Material supplied:
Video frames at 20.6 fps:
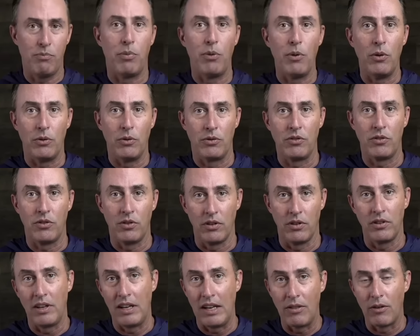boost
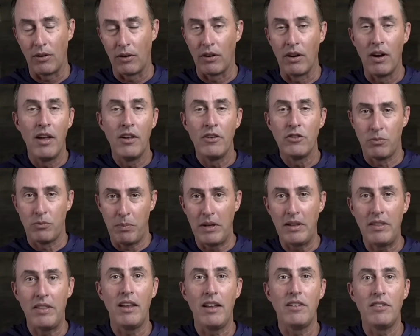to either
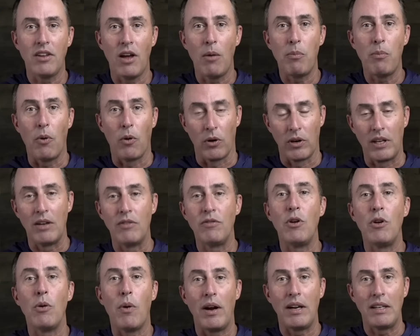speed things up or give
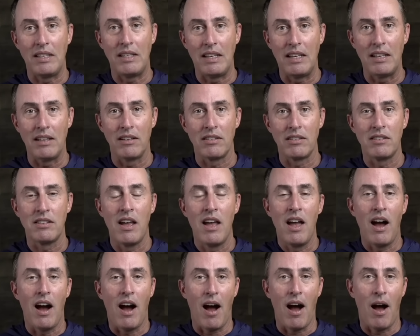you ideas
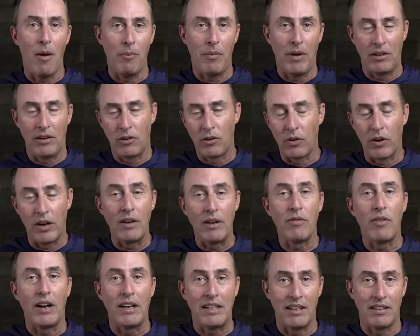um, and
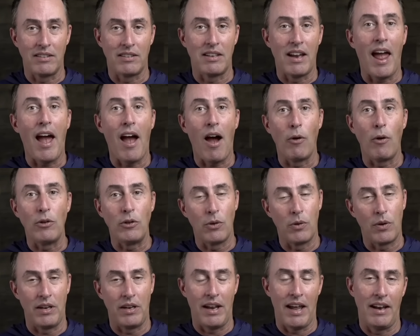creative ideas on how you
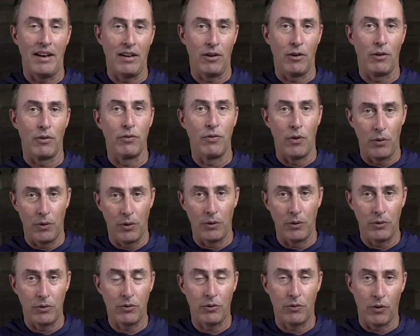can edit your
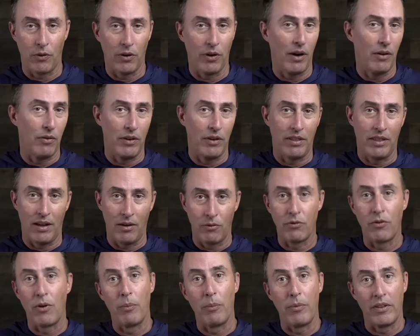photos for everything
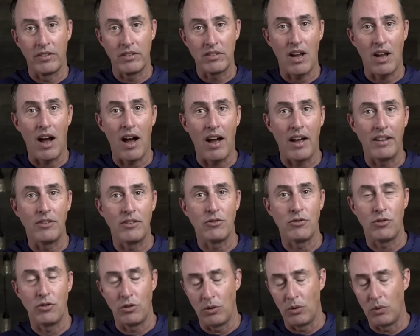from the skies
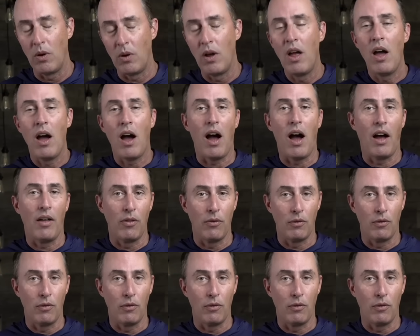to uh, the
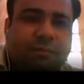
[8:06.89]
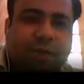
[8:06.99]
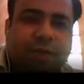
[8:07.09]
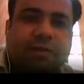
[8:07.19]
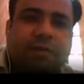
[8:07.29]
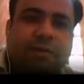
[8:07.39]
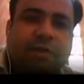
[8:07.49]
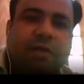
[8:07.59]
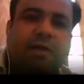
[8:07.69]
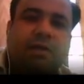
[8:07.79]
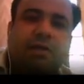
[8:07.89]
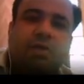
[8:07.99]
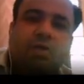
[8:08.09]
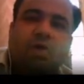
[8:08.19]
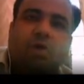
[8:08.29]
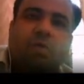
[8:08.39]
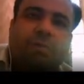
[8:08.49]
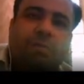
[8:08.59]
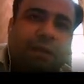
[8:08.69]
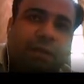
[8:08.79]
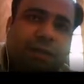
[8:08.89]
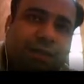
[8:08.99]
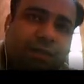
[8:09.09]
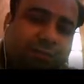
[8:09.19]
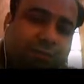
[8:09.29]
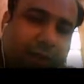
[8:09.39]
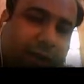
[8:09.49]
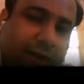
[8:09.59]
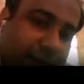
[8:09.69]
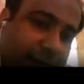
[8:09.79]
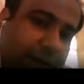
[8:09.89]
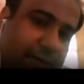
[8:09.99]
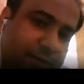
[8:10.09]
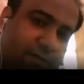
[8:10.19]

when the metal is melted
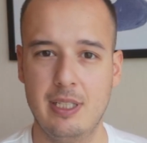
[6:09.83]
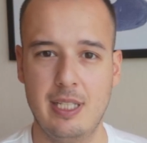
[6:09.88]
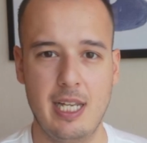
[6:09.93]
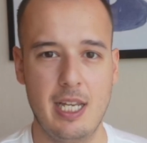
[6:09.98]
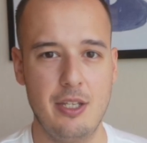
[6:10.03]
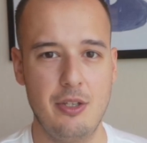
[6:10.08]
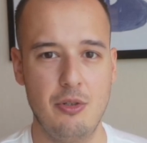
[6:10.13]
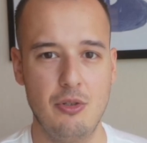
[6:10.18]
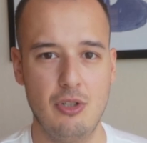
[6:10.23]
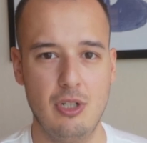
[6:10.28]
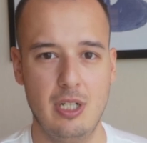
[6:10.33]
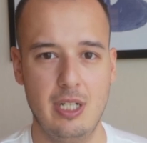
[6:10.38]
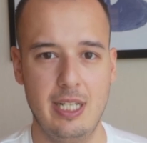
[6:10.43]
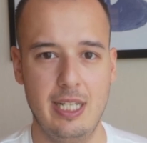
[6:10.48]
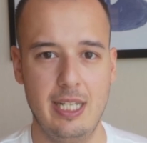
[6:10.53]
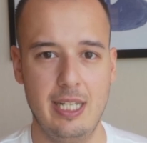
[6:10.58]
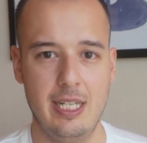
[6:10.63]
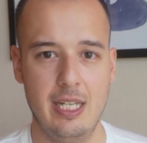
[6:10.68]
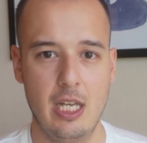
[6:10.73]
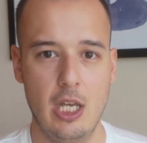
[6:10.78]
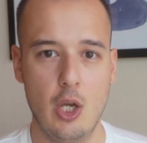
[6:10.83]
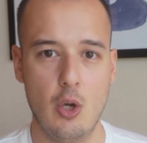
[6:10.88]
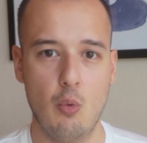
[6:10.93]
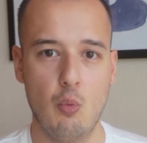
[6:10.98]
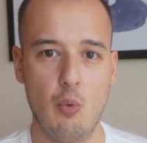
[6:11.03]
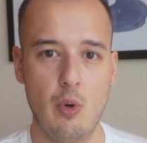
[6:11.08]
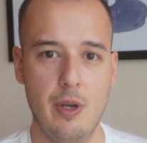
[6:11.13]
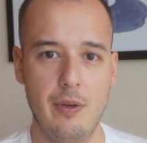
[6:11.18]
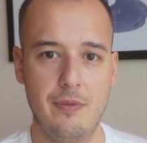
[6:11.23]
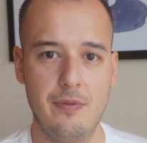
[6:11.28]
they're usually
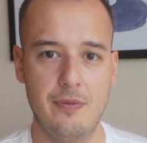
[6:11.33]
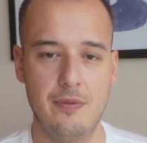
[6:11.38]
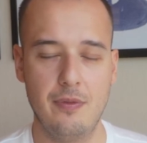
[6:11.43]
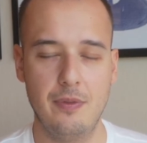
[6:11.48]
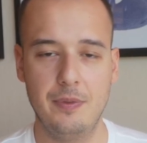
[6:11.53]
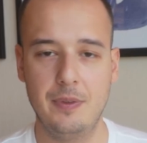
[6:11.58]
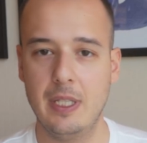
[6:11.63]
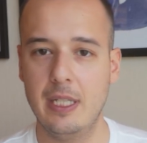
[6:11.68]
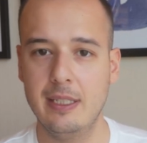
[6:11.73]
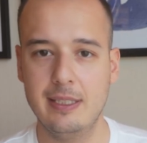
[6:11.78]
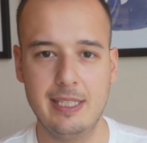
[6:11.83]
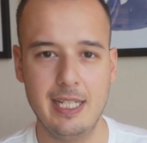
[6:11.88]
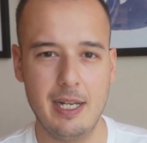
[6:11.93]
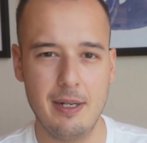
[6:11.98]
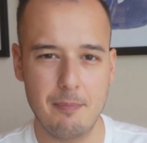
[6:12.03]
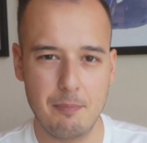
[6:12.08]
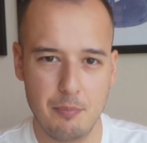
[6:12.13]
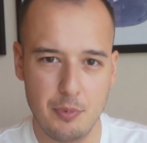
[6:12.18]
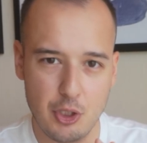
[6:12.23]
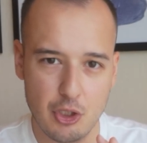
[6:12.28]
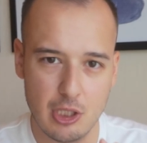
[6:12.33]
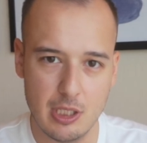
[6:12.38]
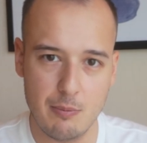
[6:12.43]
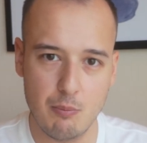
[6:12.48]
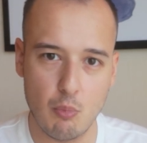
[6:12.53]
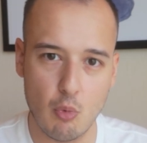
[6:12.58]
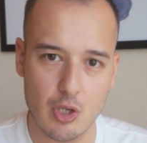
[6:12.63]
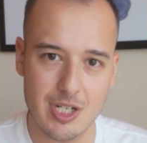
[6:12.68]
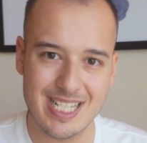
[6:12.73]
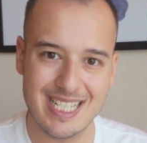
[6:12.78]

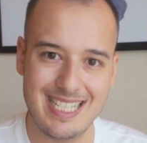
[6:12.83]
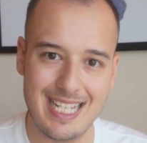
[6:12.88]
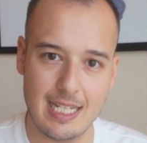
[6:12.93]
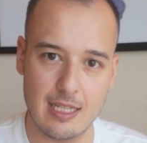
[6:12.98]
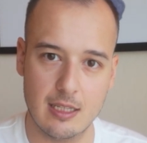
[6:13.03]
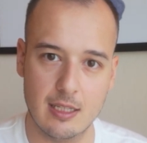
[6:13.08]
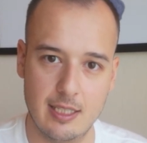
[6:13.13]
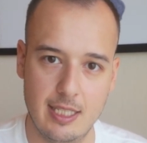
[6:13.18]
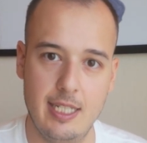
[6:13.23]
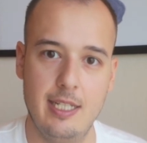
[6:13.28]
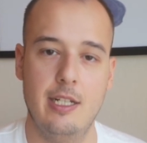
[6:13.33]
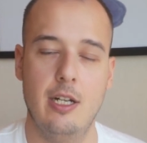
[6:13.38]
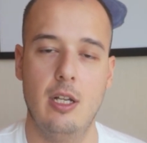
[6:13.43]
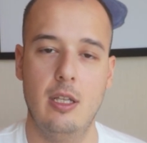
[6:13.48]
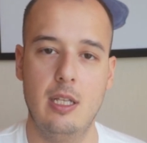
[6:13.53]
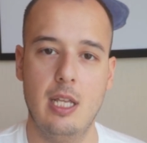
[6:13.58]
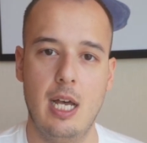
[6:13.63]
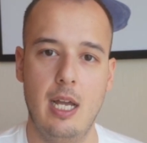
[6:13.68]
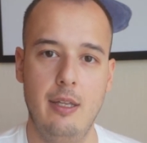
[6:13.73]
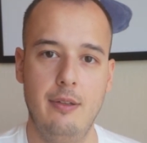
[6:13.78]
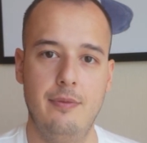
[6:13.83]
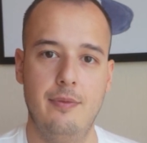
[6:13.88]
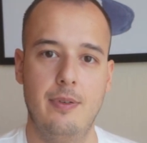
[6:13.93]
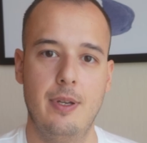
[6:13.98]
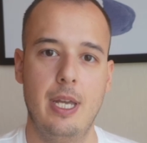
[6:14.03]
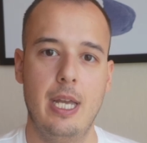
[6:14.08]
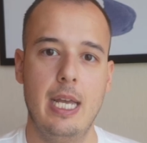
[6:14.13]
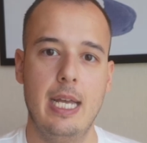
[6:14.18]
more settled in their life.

Problem details: Above are the records; give them all again exactly, apart from the pictures.

Answer for this exercise:
Video frames at 20.6 fps:
boost
to either
speed things up or give
you ideas
um, and
creative ideas on how you
can edit your
photos for everything
from the skies
to uh, the
[8:06.89]
[8:06.99]
[8:07.09]
[8:07.19]
[8:07.29]
[8:07.39]
[8:07.49]
[8:07.59]
[8:07.69]
[8:07.79]
[8:07.89]
[8:07.99]
[8:08.09]
[8:08.19]
[8:08.29]
[8:08.39]
[8:08.49]
[8:08.59]
[8:08.69]
[8:08.79]
[8:08.89]
[8:08.99]
[8:09.09]
[8:09.19]
[8:09.29]
[8:09.39]
[8:09.49]
[8:09.59]
[8:09.69]
[8:09.79]
[8:09.89]
[8:09.99]
[8:10.09]
[8:10.19]

when the metal is melted
[6:09.83]
[6:09.88]
[6:09.93]
[6:09.98]
[6:10.03]
[6:10.08]
[6:10.13]
[6:10.18]
[6:10.23]
[6:10.28]
[6:10.33]
[6:10.38]
[6:10.43]
[6:10.48]
[6:10.53]
[6:10.58]
[6:10.63]
[6:10.68]
[6:10.73]
[6:10.78]
[6:10.83]
[6:10.88]
[6:10.93]
[6:10.98]
[6:11.03]
[6:11.08]
[6:11.13]
[6:11.18]
[6:11.23]
[6:11.28]
they're usually
[6:11.33]
[6:11.38]
[6:11.43]
[6:11.48]
[6:11.53]
[6:11.58]
[6:11.63]
[6:11.68]
[6:11.73]
[6:11.78]
[6:11.83]
[6:11.88]
[6:11.93]
[6:11.98]
[6:12.03]
[6:12.08]
[6:12.13]
[6:12.18]
[6:12.23]
[6:12.28]
[6:12.33]
[6:12.38]
[6:12.43]
[6:12.48]
[6:12.53]
[6:12.58]
[6:12.63]
[6:12.68]
[6:12.73]
[6:12.78]

[6:12.83]
[6:12.88]
[6:12.93]
[6:12.98]
[6:13.03]
[6:13.08]
[6:13.13]
[6:13.18]
[6:13.23]
[6:13.28]
[6:13.33]
[6:13.38]
[6:13.43]
[6:13.48]
[6:13.53]
[6:13.58]
[6:13.63]
[6:13.68]
[6:13.73]
[6:13.78]
[6:13.83]
[6:13.88]
[6:13.93]
[6:13.98]
[6:14.03]
[6:14.08]
[6:14.13]
[6:14.18]
more settled in their life.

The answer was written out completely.